◆ Action item ◆
Copy the records below exactly, omitting any pictures they contain.

◆ Recorded data ◆
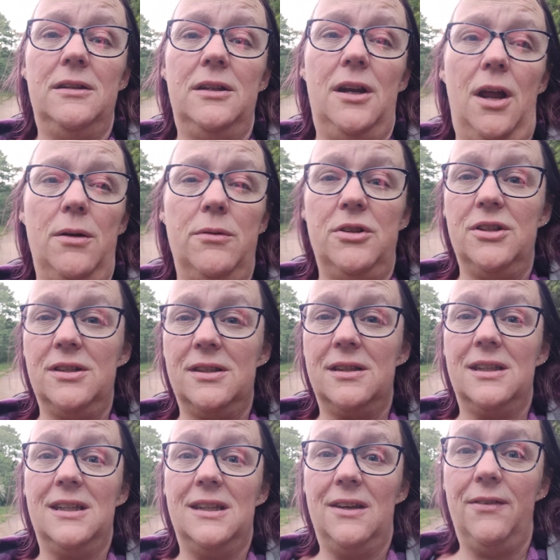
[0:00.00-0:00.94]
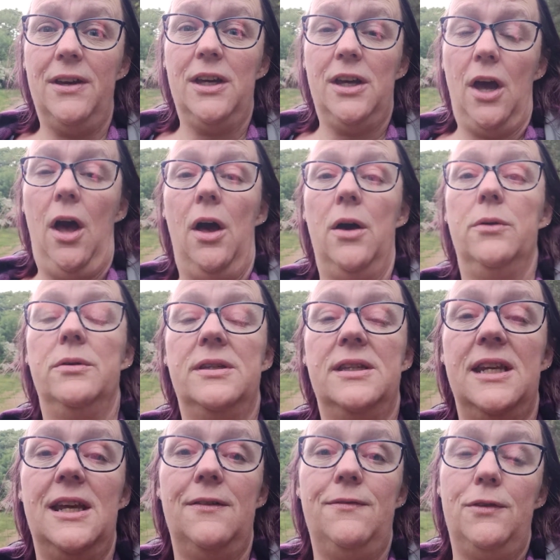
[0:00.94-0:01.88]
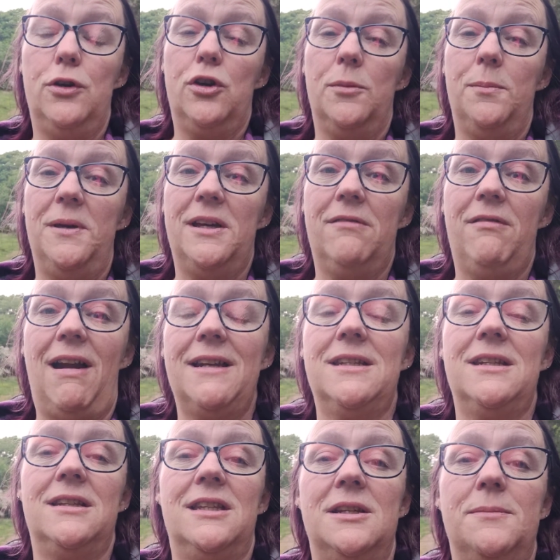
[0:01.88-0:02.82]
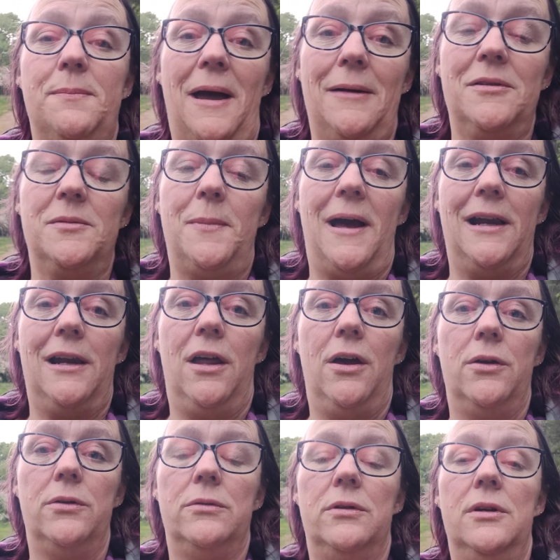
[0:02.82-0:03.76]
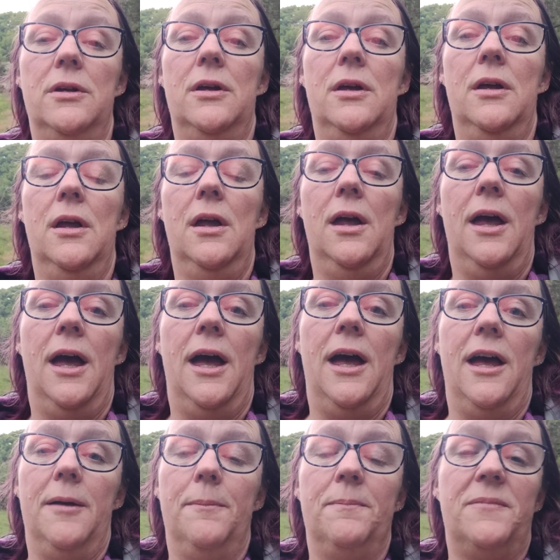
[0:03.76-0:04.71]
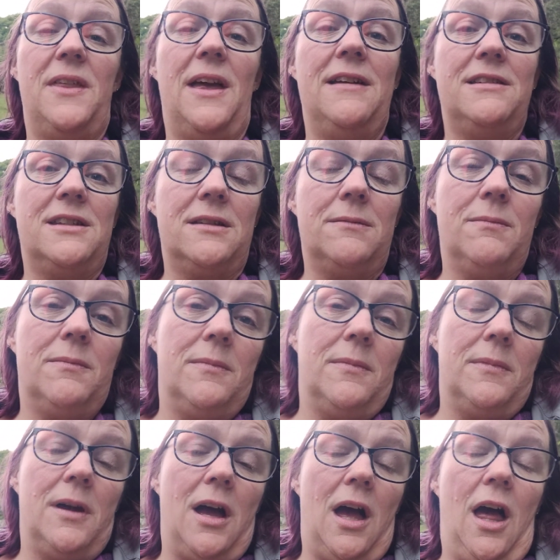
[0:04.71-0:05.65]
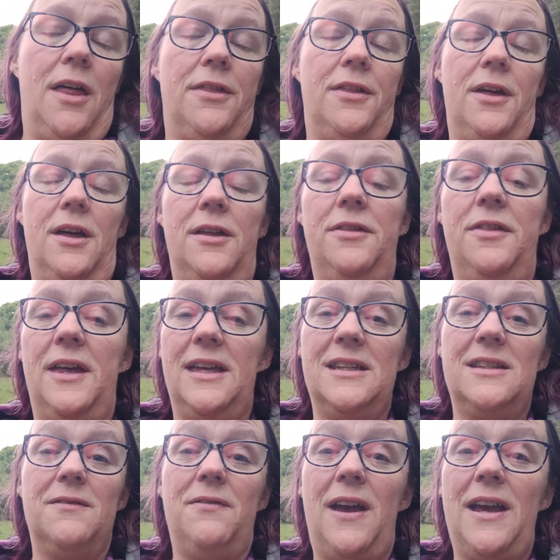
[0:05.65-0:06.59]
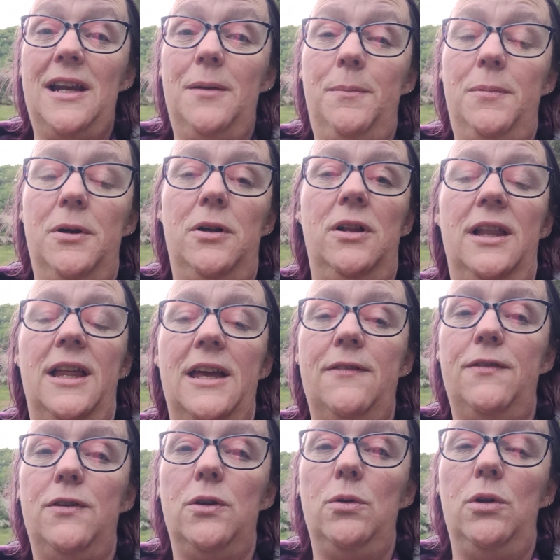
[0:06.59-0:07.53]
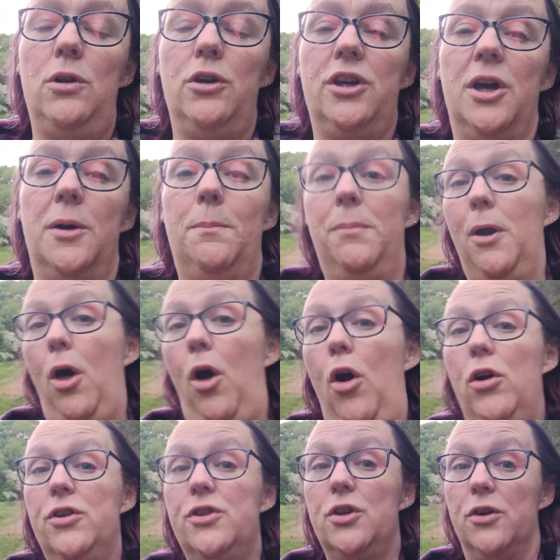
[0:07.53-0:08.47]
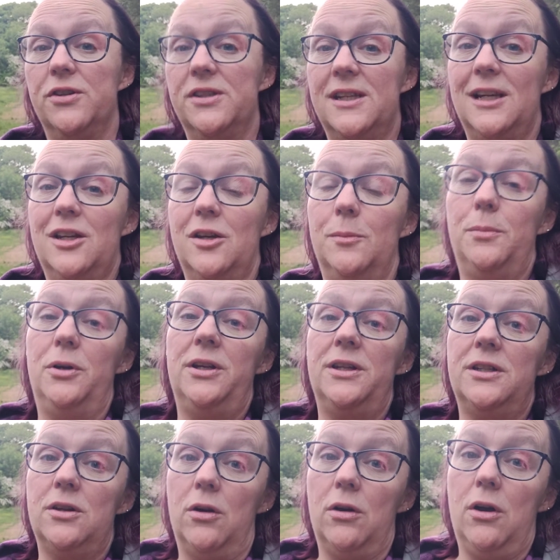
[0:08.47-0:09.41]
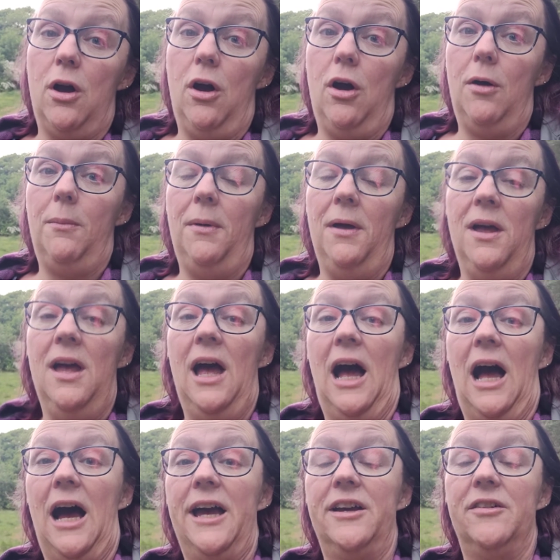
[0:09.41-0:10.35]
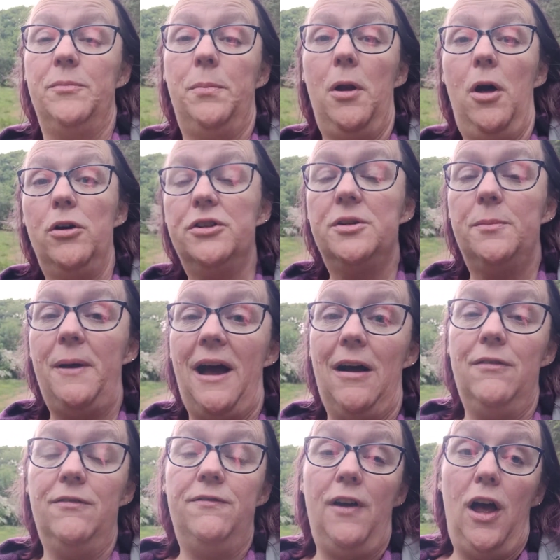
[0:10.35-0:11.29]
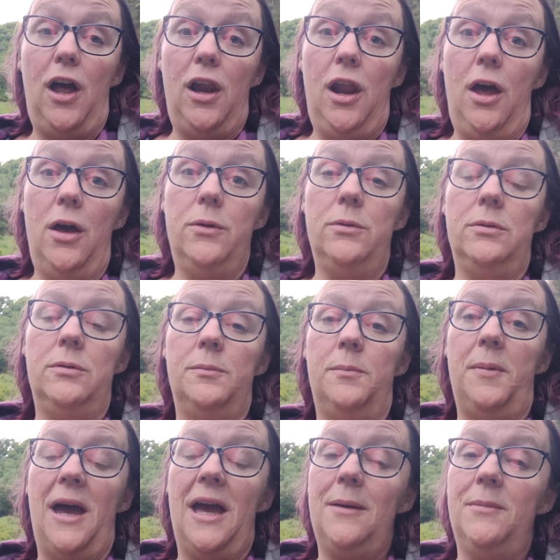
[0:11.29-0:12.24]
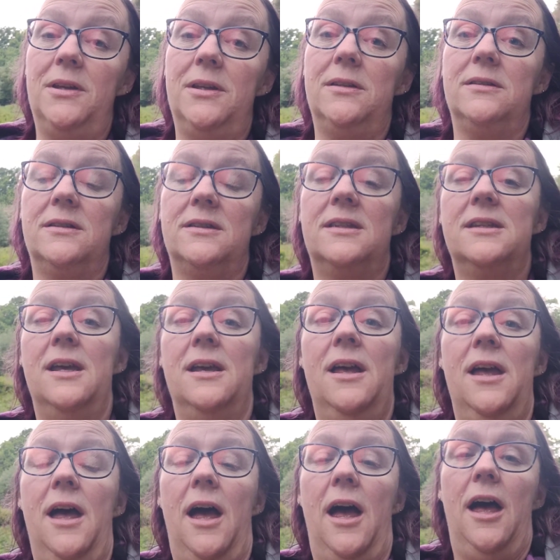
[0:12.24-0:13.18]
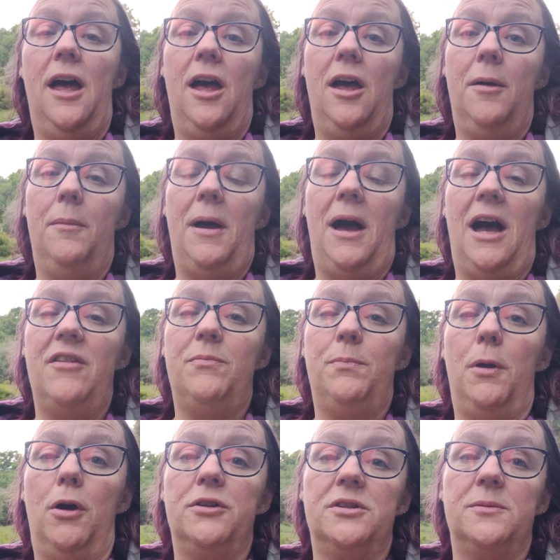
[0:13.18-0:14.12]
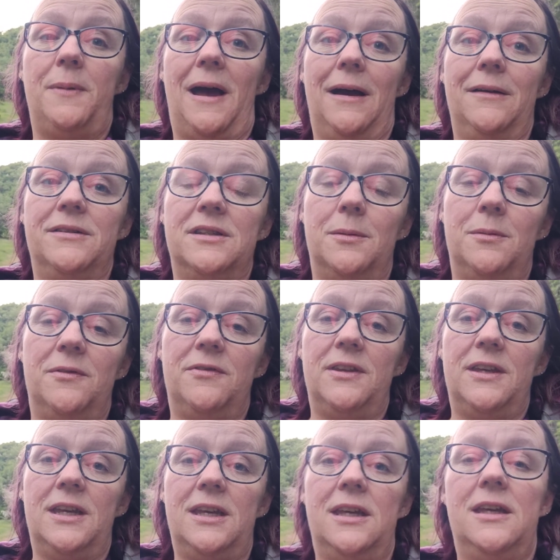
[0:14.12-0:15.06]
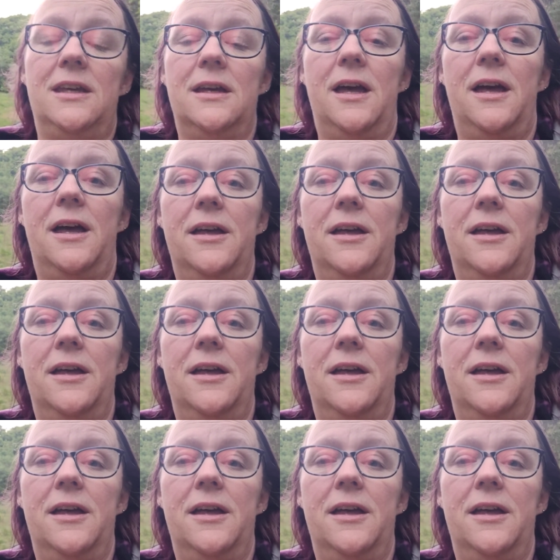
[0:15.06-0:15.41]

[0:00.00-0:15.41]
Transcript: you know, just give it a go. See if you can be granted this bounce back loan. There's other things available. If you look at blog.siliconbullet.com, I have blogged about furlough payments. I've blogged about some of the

◆ Problem solution ◆
[0:00.00-0:00.94]
[0:00.94-0:01.88]
[0:01.88-0:02.82]
[0:02.82-0:03.76]
[0:03.76-0:04.71]
[0:04.71-0:05.65]
[0:05.65-0:06.59]
[0:06.59-0:07.53]
[0:07.53-0:08.47]
[0:08.47-0:09.41]
[0:09.41-0:10.35]
[0:10.35-0:11.29]
[0:11.29-0:12.24]
[0:12.24-0:13.18]
[0:13.18-0:14.12]
[0:14.12-0:15.06]
[0:15.06-0:15.41]

[0:00.00-0:15.41]
Transcript: you know, just give it a go. See if you can be granted this bounce back loan. There's other things available. If you look at blog.siliconbullet.com, I have blogged about furlough payments. I've blogged about some of the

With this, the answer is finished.